# Windows power point and apple I-pad question



## Stephen (Nov 25, 2012)

I have a slide show in Windows Power Point. I am considering the Apple I-pad to load the slide show for outdoor use as it has a long battery life. Would I be able to load the Power Point slide show to the I-pad?  Is it too complicated? Photo frame seems the easiest but they have no batteries. Thanks for suggestions.


----------



## bellringer 75 (Nov 25, 2012)

Free Microsoft Office app for iPhone, iPad to be released in early 2013 this is what you want when it comes out


----------



## 76winger (Nov 25, 2012)

At work they recommend Keynote for the people that do a lot of presentations. It's a $10 app, though, but apparently works well. I don't have any experience with it myself though.


----------



## woodchick (Nov 25, 2012)

Are you needing to run a presentation, or just show the slides? Seems like you could export your slides to jpeg images an import them as an album to you photos on the iPad? You can even run a slideshow from there with automatic timing. If you have animations, then you may be out of luck. That said, Keynote rocks!


----------



## Stephen (Nov 25, 2012)

Thanks. I will be using it for slide shows. Looks like the new M/S Office will be the way to go. Until then I will try exporting to jpeg images.
Thanks again.


----------



## Dan Masshardt (Feb 13, 2013)

Keynote works great on the ipad.  You can view a PowerPoint show in it it fine. It is a paid app, as microsoft would be if they come out with one. 
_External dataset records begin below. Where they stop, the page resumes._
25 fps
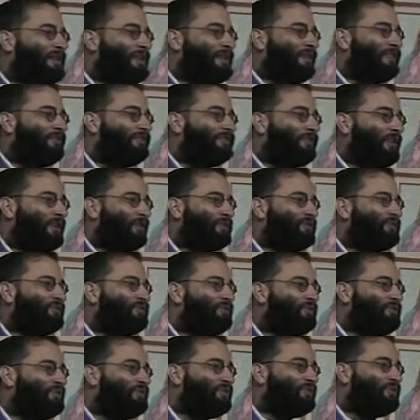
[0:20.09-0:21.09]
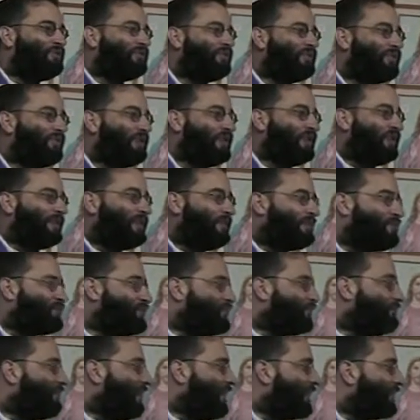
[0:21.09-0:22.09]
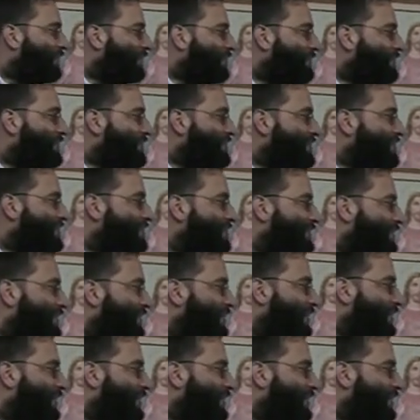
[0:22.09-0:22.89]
if our youth survives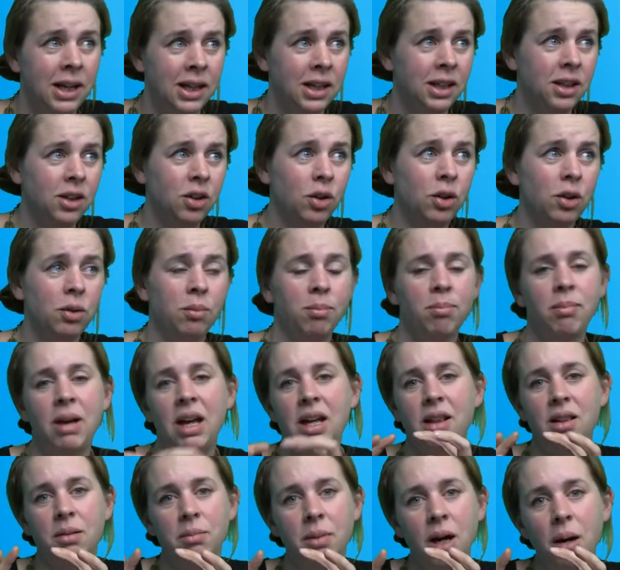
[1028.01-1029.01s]
You can
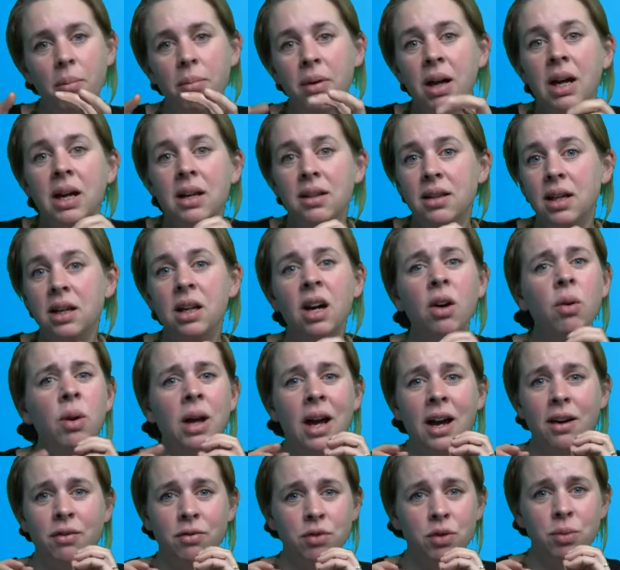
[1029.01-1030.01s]
make them up. They don't
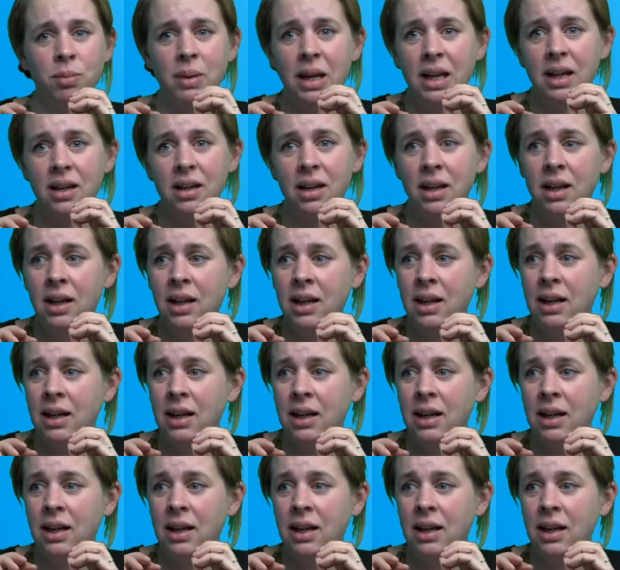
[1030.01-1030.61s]
have to make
If you ever want a bigger display, apple sells an ipad to VGA cable too.


----------



## mrtrenier (Mar 2, 2013)

I am a teacher and I have to constantly shift between Keynote and PowerPoint at school.  Keynote will accept PowerPoint presentations with little or no trouble at all.  I prefer using Keynote for slide presentations since the backgrounds in Keynote are better.  True it is a $10 app, but it is money well spent in my opinion.  If you also purchase the Camera Connector Kit for the iPad you can download pictures straight from your camera to the iPad.


----------



## BRobbins629 (Mar 2, 2013)

I just got an app called SlideShark. Its free for the first 100megs of PowerPoint storage. I also got an HDMI adapter for the iPhone and they say it works for the iPad as well. If the projector has an HDMI input (I got one that does), you can do presentations right from the phone (or tablet). It works really well.


----------



## walshjp17 (Mar 2, 2013)

Don't hold your breath waiting for a version of Office for the iPad.  There have been no official announcements from MS about porting Office -- mostly rumors and wishful journalism.  Go with Keynote.  It is fully PowerPoint compatible and only costs $10.


----------